This is a kata on producing website statistics (e.g. response time, error code, etc...)
using kafka-python
(https://pypi.org/project/kafka-python/).
The code included simulate a system that monitors website availability over the network, produces metrics about this and passes these events through a Kafka instance into a PostgreSQL database.
The kafka
and postgres
serivces have been intanciated on Aiven.
First of all some configuration and secrets must be set.
export POSTGRES_HOST=db_host
export POSTGRES_PORT=db_port
export POSTGRES_DB_NAME=db_name
export POSTGRES_USER=db_user
export POSTGRES_PASSWORD=db_password
export KAFKA_SERVICE_URI=url:port
export SSL_CA_FILE_PATH=/your/path/ca.pem
export SSL_CERTFILE_PATH=/your/path/service.cert
export SSL_KEYFILE_PATH=/your/path/service.key
The following command will load demo data within the websites
table. In practice, this way
we simulate the data entry of the website we wanna get the statistics.

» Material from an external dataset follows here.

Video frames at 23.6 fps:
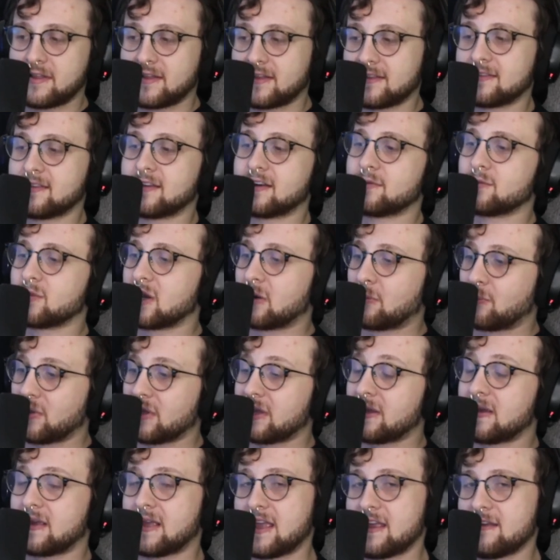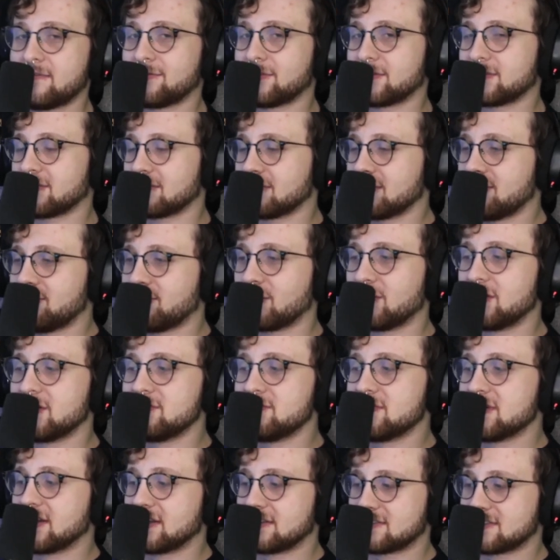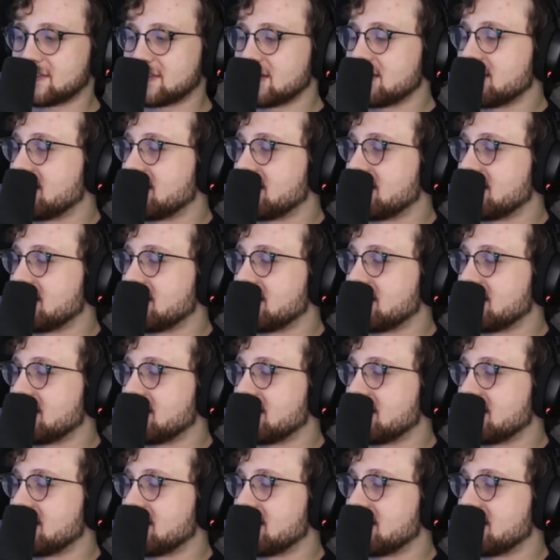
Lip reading: And then I'm gonna play a game for 30, 40 minutes,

NOTE: The first time this script will create the database schema either.
python -m websitestats.util load_demo_data
Create a python virtual environment with your favourite venv (pipenv
, conda
, etc...) manager.
pip install -r requrements.txt
pytest
NOTE: the producer
and the consumer
must be ran in 2 different bash
sessions and in each of those you must export the settings above.
python -m websitestats.producer --schedule <n_seconds>
The --schedule
parameter is mandatory and indicates the periodicity of
the producer job. For example --schedule 3
means that the job will be run
scheduled each 3 seconds. I you wanna run the producer only once you must
specify --schedule 0
.
python -m websitestats.consumer